At checkpoint 222, right off the tarmac, a security guard checks the SIDA badge photo ID, gives a cursory inspection around the vehicle, and a glance inside. But employee bags are seldom searched. This, is the same checkpoint where an airplane cleaner, turned whistle blower, caught a guard sleeping. And sources tell Fox 9 during a random security test at gate 222, two workers were allowed through, using someone else's SIDA badge.

Most of those holding SIDA badges at MSP aren't pilots or executives. They're cleaners, and fuelers, and food service workers. The lowest paid workers at the airport. A quarter of them are from East Africa, making on average $8.50 an hour.

Ken Kasprisin is the former head of TSA at MSP, and led the entire agency as TSA's acting administrator. He's convinced the greatest risk isn't a passenger who slips through checkpoint screening, but the insider, someone already working at the airport, behind the scenes. "If you can sidestep that screening process, hence the insider with a SIDA badge or others, than you've side stepped a $7 billion investment from the federal government to address this problem. And it's fairly easy to do," said Ken Kasprisin, former TSA Administrator.

Background check troubles

And TSA's background checks have plenty of troubles, according to Homeland Security's Inspector General. A hiring backlog, meant TSA "temporarily allowed airports to issue badges without the required background check." There are at least five airports, which TSA won't identify, "granted badges to individuals with criminal records." Out of a more than a million SIDA background checks how many had inaccurate or incomplete information? A lot of them apparently. Records show the information is blacked out and redacted. That information was not provided because it was called "security sensitive information".

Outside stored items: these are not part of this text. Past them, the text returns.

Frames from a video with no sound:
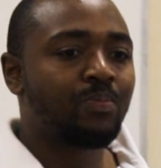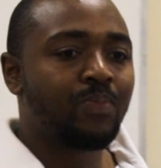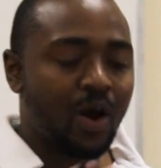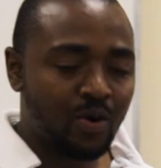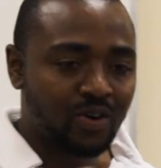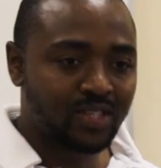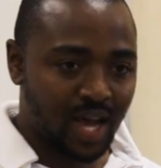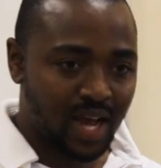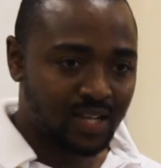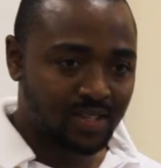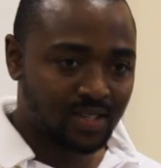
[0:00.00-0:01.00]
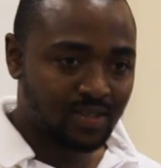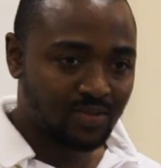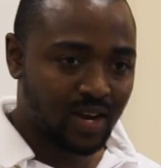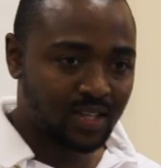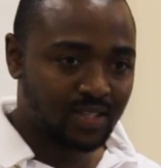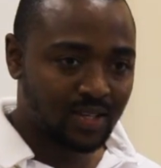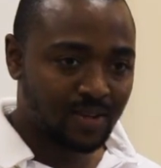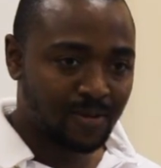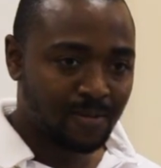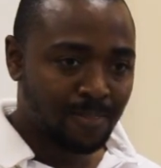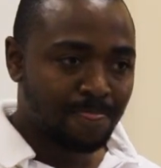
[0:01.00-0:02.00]
to prioritize, right?
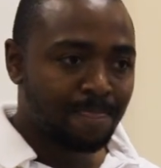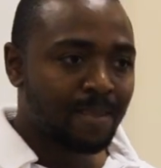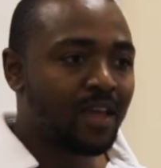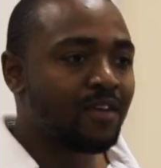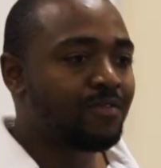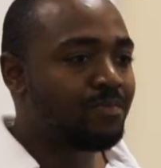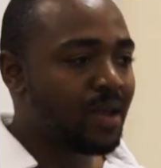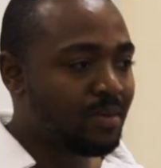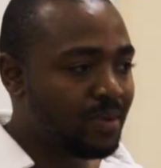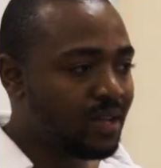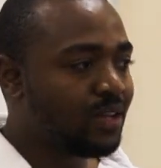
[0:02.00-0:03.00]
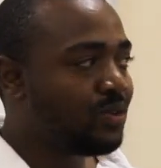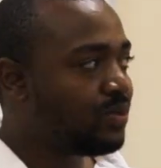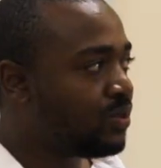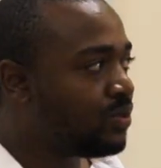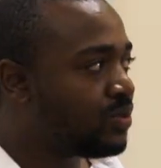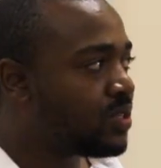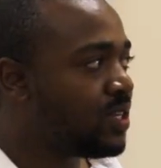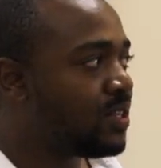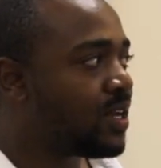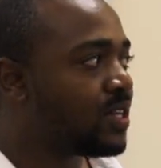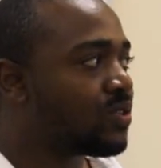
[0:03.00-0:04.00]
If maybe you
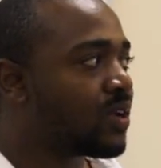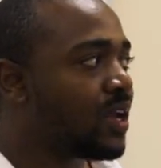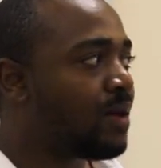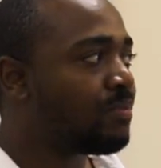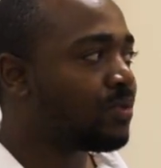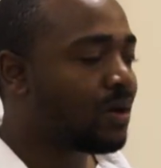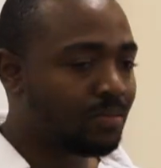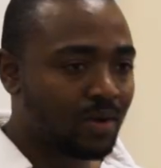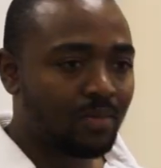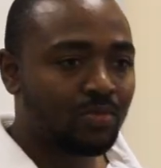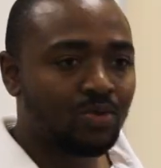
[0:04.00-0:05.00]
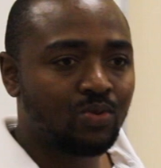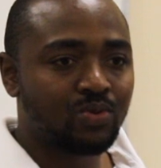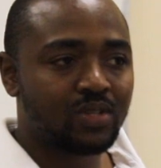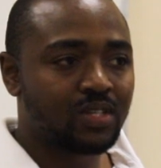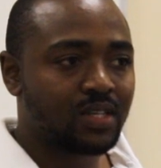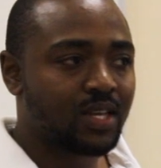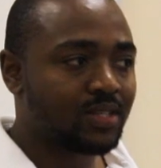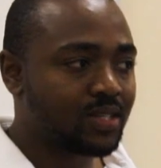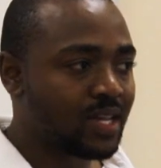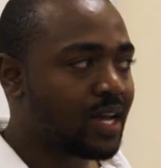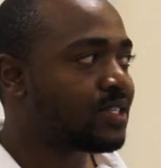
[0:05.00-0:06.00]
see that, okay, I'm cool with
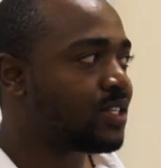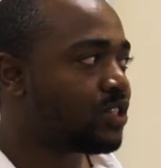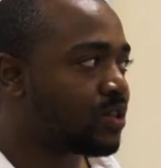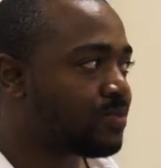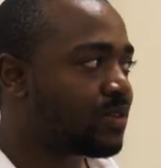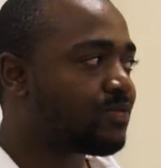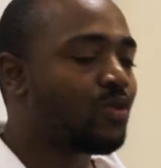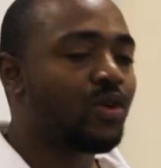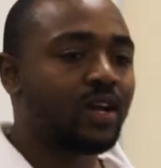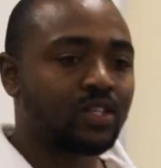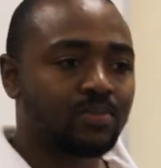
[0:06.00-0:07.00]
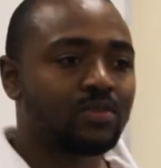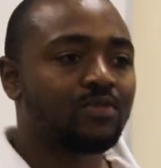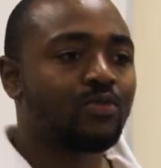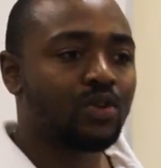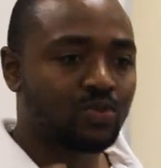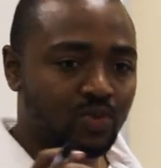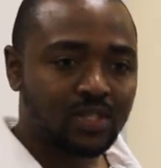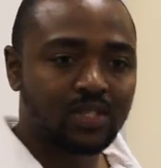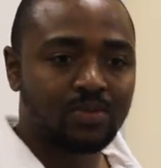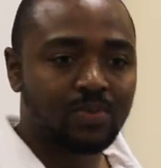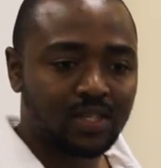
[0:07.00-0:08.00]
stats in chapter 4, and chapter 4 is
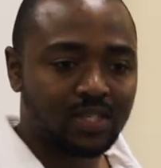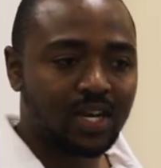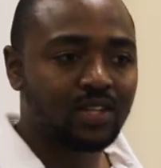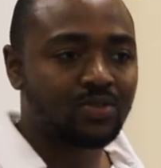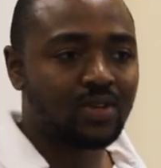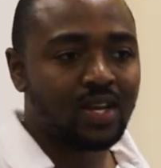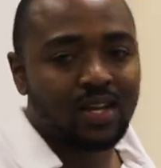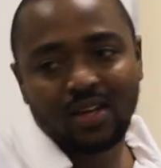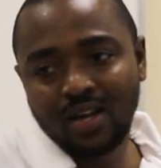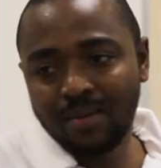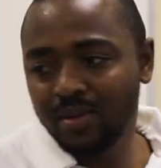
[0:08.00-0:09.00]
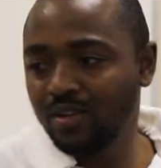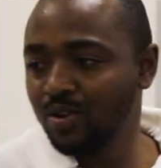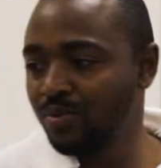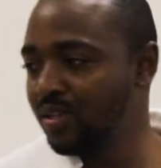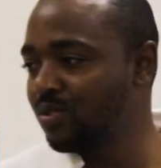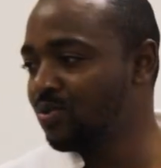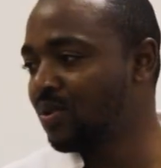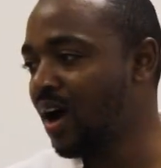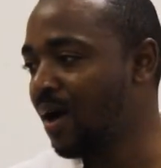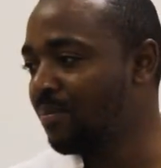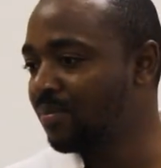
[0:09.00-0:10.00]
what is being done today, I mean, no need
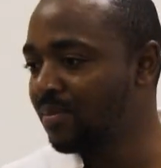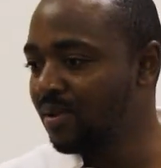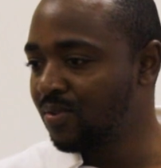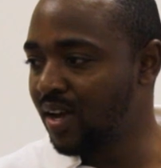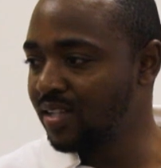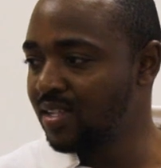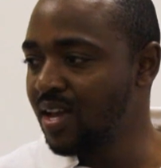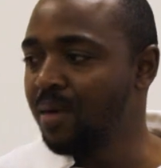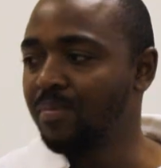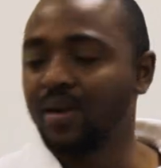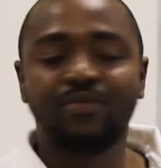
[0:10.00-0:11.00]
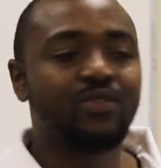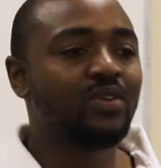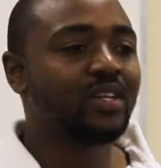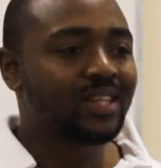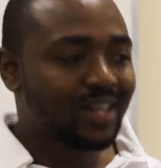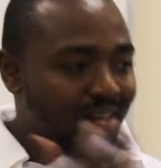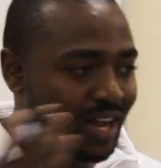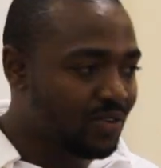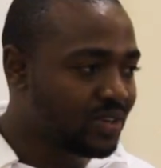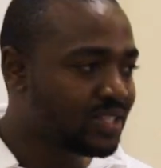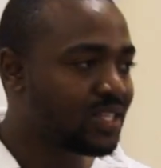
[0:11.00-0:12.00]
to come, right? But if you need
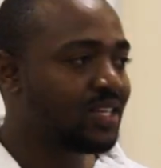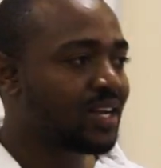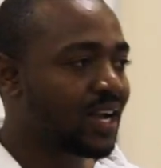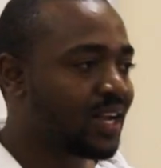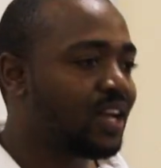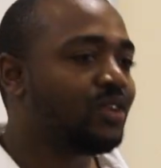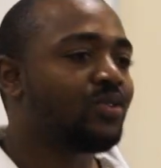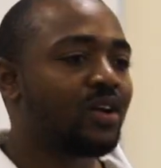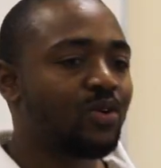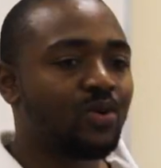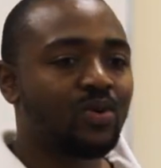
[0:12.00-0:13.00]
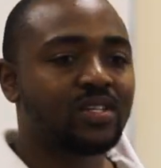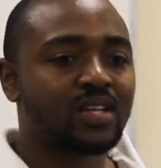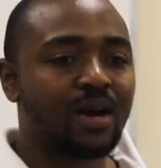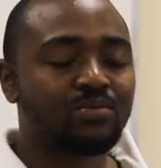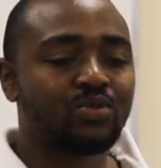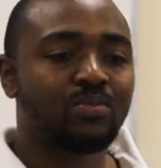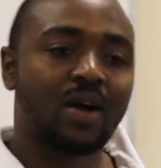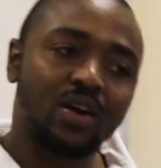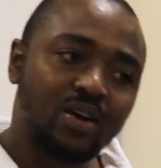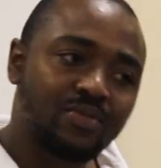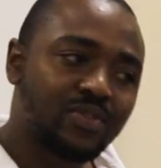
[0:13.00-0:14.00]
clarity, again, you can always come to
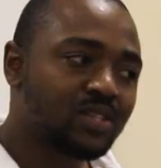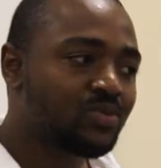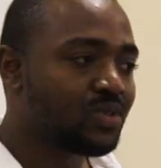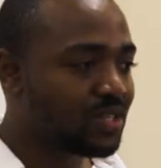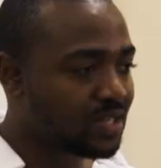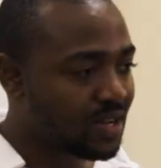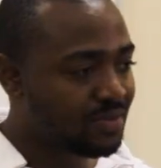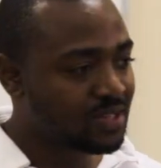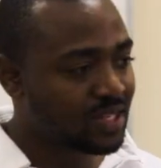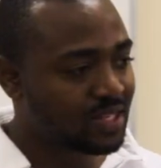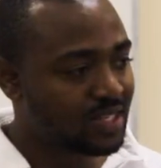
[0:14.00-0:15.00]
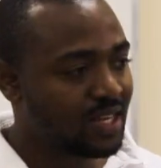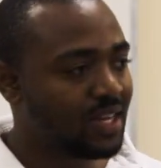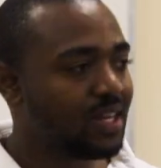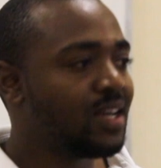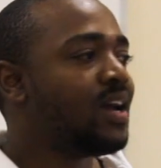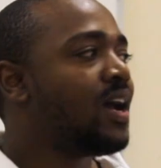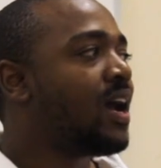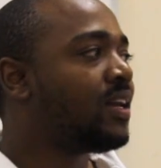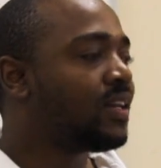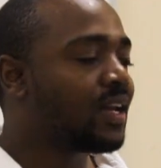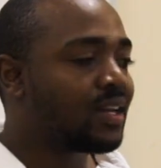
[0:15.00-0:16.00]
my office, which is F16,
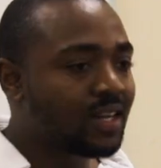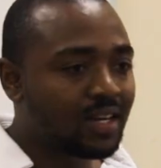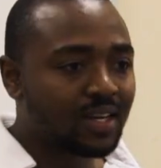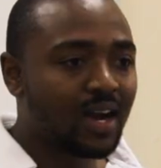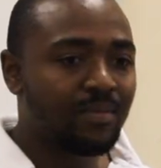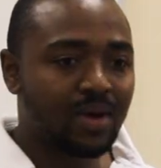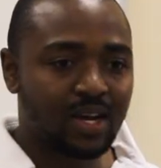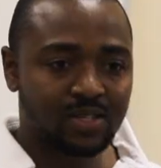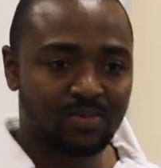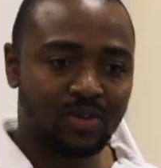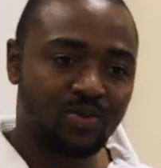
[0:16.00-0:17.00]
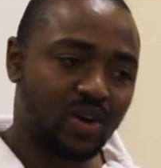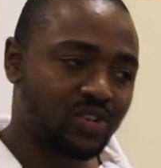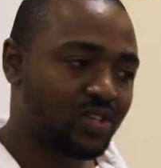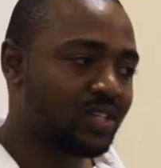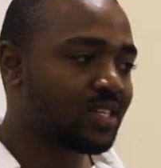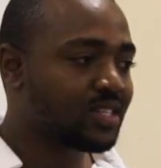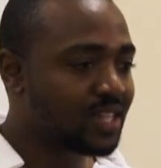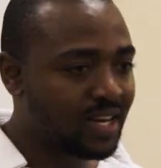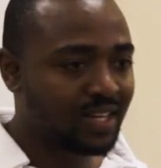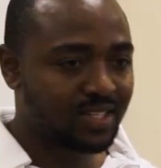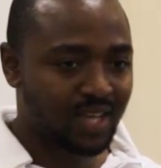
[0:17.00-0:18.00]
and come ask me questions
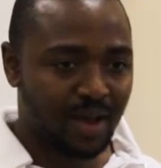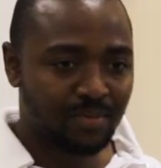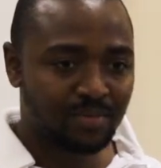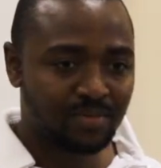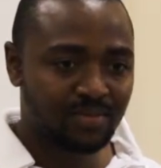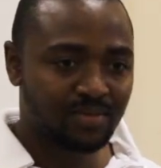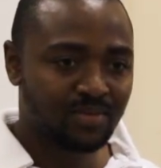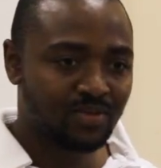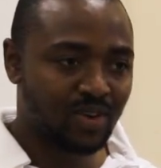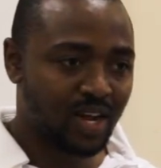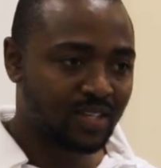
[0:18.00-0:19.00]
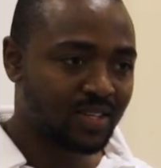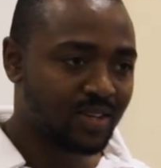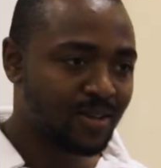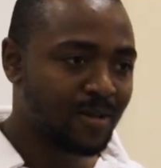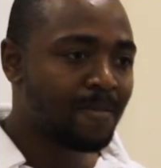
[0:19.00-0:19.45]
at any time, right?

At MSP, a background check never caught Sam McGill's previous conviction for drunk driving, a year before he became an airplane fueler. And Kasprisin says the standard FBI check isn't updated enough, if ever, at $14.50 a worker, it's seen as cost prohibitive.

But not even a criminal background check would've caught the three men the Fox 9 Investigators exposed last November. They include; an airplane fueler, a cart driver, a coffee shop worker. All three had clean records and held security clearance at MSP. And after leaving their jobs at the airport, all three men were recruited to fight for terror groups overseas, two of the men becoming suicide bombers.

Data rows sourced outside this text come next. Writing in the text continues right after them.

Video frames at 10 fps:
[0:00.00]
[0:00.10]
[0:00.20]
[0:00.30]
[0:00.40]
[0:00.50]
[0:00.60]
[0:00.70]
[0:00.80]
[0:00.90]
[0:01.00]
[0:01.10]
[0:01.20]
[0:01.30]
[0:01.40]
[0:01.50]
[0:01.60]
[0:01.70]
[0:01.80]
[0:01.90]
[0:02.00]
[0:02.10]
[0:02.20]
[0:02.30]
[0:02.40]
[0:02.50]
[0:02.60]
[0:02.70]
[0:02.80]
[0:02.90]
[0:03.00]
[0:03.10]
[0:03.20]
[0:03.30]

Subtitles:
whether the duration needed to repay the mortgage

TSA discipline records take over 1 year, 5 months to receive

What is TSA doing about the insider threat? They've repeatedly declined on-camera interviews, usually telling Fox 9 in a statement they have a layered approach to security. Fox 9 asked how many of their employees get into trouble. It took one year and 5 months to get the answer after making a request under the Freedom of Information Act. At MSP over a recent three year period: 13 TSA workers were disciplined for alcohol or drug violations, 10 for disruptive behavior, 27 for security or screening lapses, and 7 for integrity or ethics. It led to 3 terminations, 5 removals or retirements, 5 suspensions, and 37 letters of reprimand. But TSA won't provide the details behind those numbers.

TSA response to aviation security

After two Delta Baggage handlers in Atlanta were caught smuggling guns last year, TSA finally took action last month on the "insider threat."

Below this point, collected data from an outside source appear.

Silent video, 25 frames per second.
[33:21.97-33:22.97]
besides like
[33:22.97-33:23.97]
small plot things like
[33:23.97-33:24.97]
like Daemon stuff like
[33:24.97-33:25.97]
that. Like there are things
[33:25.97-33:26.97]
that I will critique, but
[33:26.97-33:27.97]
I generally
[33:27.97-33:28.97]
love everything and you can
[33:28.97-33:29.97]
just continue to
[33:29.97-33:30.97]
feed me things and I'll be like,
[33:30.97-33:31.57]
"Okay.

On April 20, TSA announced they would begin nationwide random screening of airport workers, similar to what passengers go through. Airport access points would also be reduced to the "operational minimum." There will soon be expanded background checks every two years, and perhaps most controversial, monitoring of social media accounts of suspect workers.

The recommendations are based on a report from the Aviation Security Advisory Committee (ASAC). In announcing adoption of many of the recommendations, Homeland Security Secretary Jeh Johnson agreed with ASAC that, "100 percent physical employee screening would not completely eliminate potential risks, but would divert critical resources from other critical security functions to mitigate other risks."

Last week, acting TSA Administrator Melvin Carraway testified before Congress, and the issue of insider threats was discussed.